● **Try it**: Copy exactly the lines of the data below that run from the line holding "[00:00:04.60]" through the line holding "(1.80 s to 2.70 s)", both ends included.

Collected data entries:

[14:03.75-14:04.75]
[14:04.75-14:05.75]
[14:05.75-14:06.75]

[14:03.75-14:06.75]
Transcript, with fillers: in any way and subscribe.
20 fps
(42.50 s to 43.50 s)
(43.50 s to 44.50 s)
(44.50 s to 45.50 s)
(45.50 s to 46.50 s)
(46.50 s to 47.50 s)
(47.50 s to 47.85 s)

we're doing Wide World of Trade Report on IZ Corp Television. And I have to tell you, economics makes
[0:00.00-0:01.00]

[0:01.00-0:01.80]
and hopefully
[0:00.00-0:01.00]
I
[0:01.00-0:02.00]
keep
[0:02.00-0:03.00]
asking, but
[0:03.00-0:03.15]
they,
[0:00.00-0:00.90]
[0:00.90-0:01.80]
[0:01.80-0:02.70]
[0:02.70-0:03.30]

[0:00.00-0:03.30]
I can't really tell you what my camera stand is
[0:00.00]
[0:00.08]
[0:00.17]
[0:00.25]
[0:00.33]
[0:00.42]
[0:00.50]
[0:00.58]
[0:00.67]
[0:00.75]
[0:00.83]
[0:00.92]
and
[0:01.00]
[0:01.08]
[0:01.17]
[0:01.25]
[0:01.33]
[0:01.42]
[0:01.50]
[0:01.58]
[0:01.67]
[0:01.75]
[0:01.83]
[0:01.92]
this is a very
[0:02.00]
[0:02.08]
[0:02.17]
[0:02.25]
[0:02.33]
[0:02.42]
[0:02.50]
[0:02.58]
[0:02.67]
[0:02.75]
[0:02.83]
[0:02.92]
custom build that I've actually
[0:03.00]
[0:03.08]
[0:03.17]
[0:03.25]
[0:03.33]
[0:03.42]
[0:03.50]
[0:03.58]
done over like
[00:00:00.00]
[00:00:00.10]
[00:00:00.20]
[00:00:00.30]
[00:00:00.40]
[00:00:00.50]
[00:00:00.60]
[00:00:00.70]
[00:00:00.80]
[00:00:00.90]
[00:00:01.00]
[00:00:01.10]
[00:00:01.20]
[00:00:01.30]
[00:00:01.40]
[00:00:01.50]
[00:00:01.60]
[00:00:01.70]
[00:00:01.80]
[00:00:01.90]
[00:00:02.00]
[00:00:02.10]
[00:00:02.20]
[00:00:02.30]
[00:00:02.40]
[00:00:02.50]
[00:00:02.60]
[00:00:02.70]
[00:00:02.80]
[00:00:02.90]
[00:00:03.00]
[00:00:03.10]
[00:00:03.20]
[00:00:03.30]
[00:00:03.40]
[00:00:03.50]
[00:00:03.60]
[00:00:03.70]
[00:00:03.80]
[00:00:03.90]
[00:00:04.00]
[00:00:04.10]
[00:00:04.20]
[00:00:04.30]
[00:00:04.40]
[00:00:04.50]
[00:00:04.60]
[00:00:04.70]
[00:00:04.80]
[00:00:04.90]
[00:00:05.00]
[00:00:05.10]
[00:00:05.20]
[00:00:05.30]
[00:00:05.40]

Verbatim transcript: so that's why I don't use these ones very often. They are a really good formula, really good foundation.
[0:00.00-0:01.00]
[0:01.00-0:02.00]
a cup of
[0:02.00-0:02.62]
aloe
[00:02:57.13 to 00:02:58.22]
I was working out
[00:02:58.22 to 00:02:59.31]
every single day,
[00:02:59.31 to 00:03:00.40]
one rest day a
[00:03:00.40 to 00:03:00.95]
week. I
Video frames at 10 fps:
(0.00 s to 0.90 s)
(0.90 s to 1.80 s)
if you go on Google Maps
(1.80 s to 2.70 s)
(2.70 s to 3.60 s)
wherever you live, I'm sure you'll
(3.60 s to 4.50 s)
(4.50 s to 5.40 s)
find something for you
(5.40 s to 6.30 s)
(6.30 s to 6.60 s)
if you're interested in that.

● **Completed exercise**:
[00:00:04.60]
[00:00:04.70]
[00:00:04.80]
[00:00:04.90]
[00:00:05.00]
[00:00:05.10]
[00:00:05.20]
[00:00:05.30]
[00:00:05.40]

Verbatim transcript: so that's why I don't use these ones very often. They are a really good formula, really good foundation.
[0:00.00-0:01.00]
[0:01.00-0:02.00]
a cup of
[0:02.00-0:02.62]
aloe
[00:02:57.13 to 00:02:58.22]
I was working out
[00:02:58.22 to 00:02:59.31]
every single day,
[00:02:59.31 to 00:03:00.40]
one rest day a
[00:03:00.40 to 00:03:00.95]
week. I
Video frames at 10 fps:
(0.00 s to 0.90 s)
(0.90 s to 1.80 s)
if you go on Google Maps
(1.80 s to 2.70 s)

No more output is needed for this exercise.